A Closed-loop Framework to Discriminate Models Using Optimal Control

Abstract

Predicting the response of an observed system to a known input is a fruitful first step to accurately control the system's dynamics. Despite the recent advances in fully data-driven algorithms, the most interpretable way to reach this goal is through mechanistic mathematical modeling. Here, we leverage optimal control and propose a closed-loop iterative method to choose among a set of candidate models the one that most accurately predict an observed system. We assume that one has control over an input of the observed system and access to measurements of its response. Our approach is to identify the input control that maximally discriminates the response of the candidate models, allowing us to determine which model is best by comparing such responses with the observed data. We demonstrate our proposed framework in numerical simulations before applying it during an electrophysiology experiment, successfully discriminating between different models for photocurrents produced via opsin dynamics.

Figures (9)

• Figure 1: Schematic illustration of the closed-loop algorithm for model discrimination.

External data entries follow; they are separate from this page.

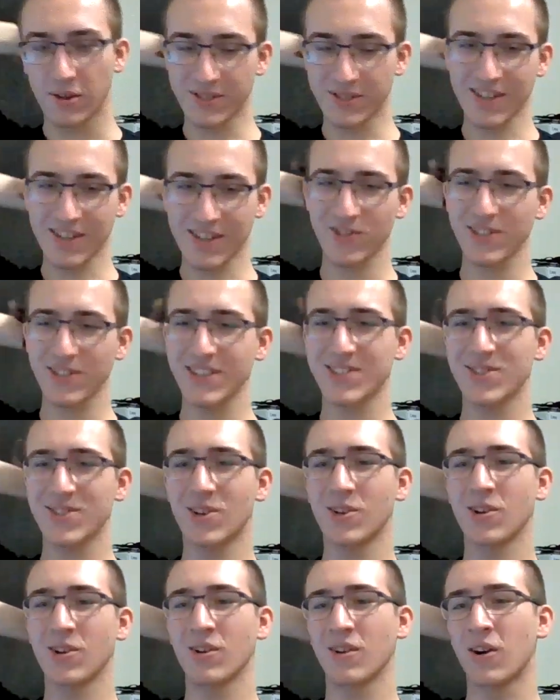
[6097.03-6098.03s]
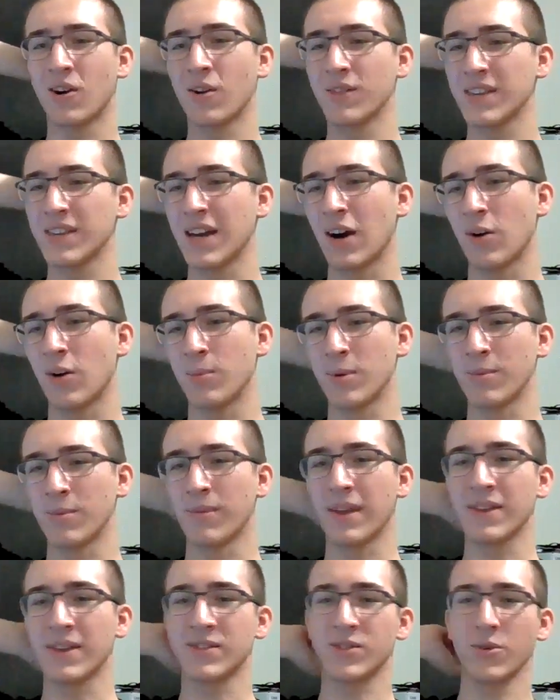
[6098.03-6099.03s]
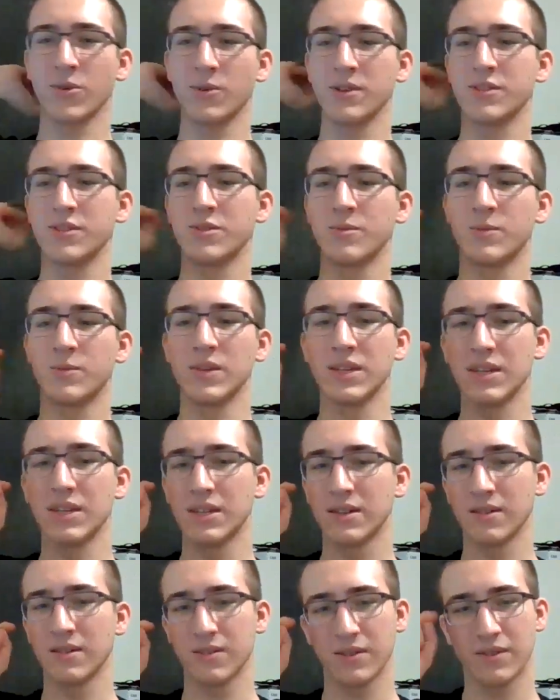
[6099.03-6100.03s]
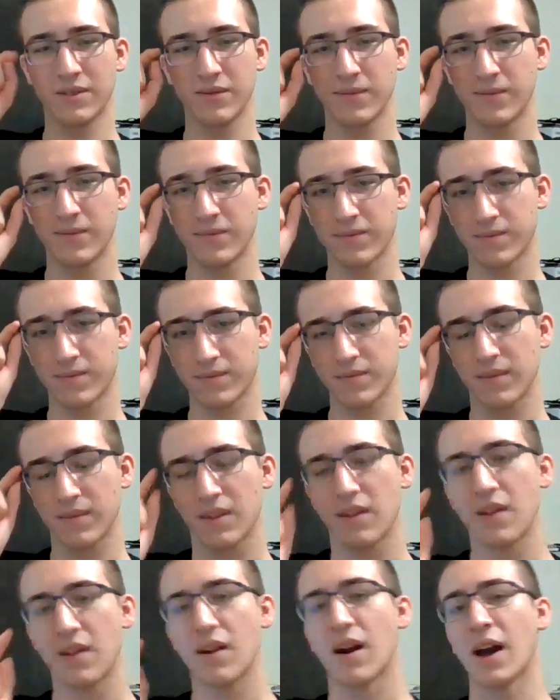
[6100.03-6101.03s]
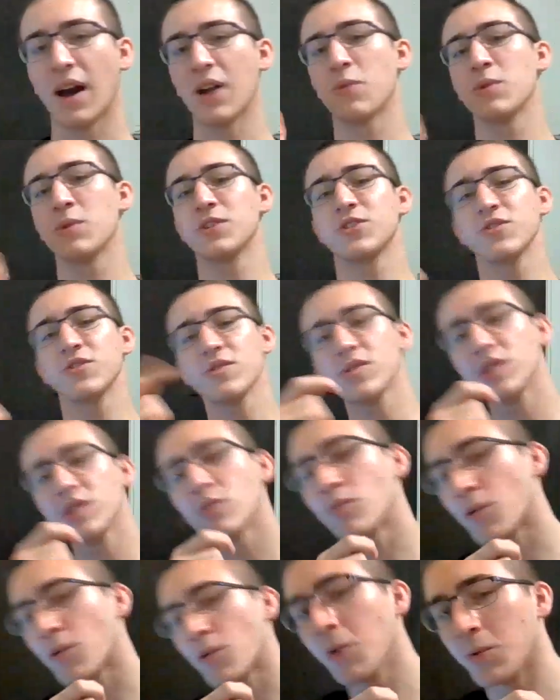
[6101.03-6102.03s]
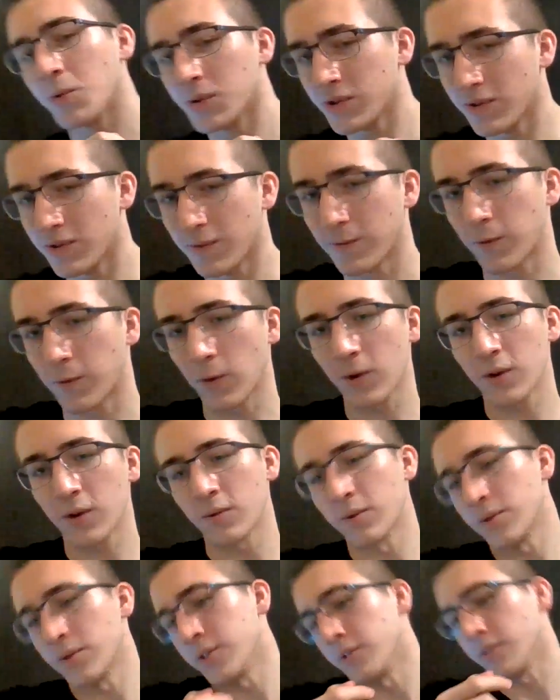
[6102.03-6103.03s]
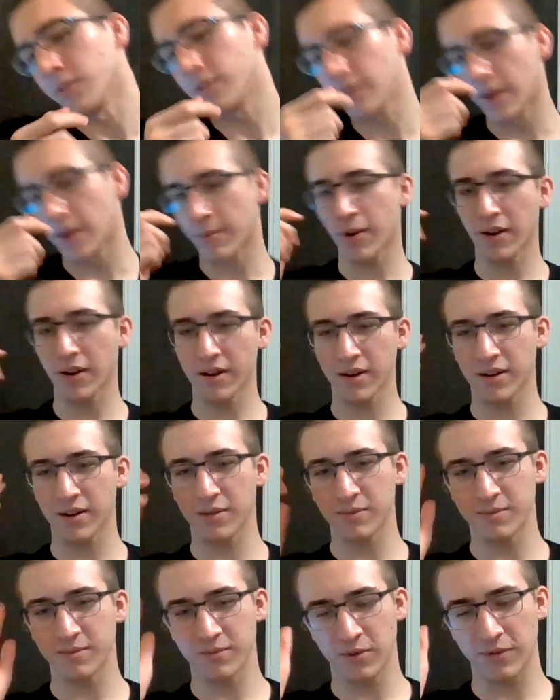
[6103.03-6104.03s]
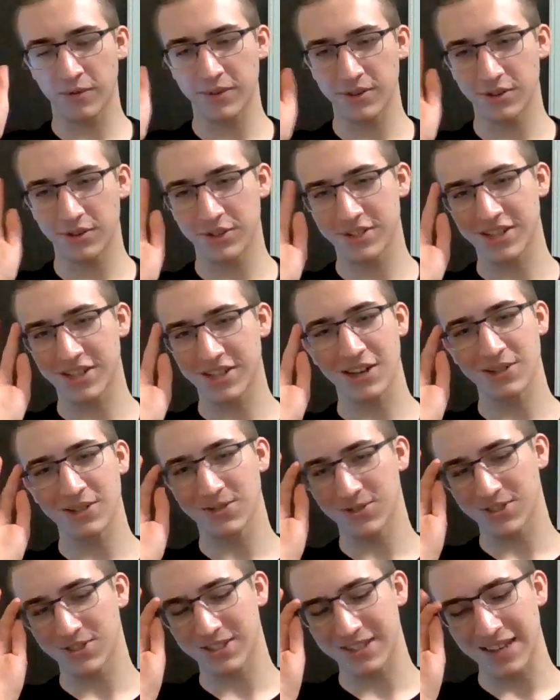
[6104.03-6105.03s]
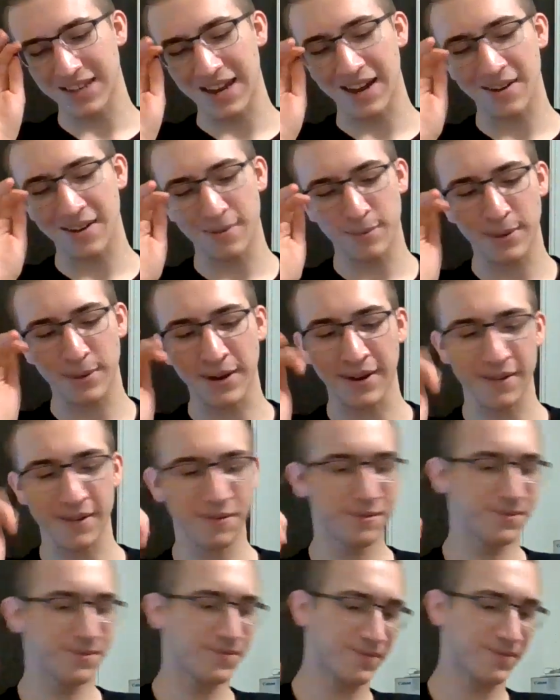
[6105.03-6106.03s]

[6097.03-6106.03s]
actually a song on the album that's going to be. I originally wrote for Rudolph. I'm not gonna reveal the title just yet, but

For the first iteration, the initial control input $u(t)$ is arbitrarily chosen and produces the initial measurement dataset from the reference system. One then performs the parameter fitting of both candidate models ($k=1,2$). Using the fitted parameters, one maximizes the performance measure $\mathcal{J}$ over the control input $u(t)$ . Finally, the obtained control input is used to actuate the reference system and the second iteration starts. This process continues until the models are successfully discriminated.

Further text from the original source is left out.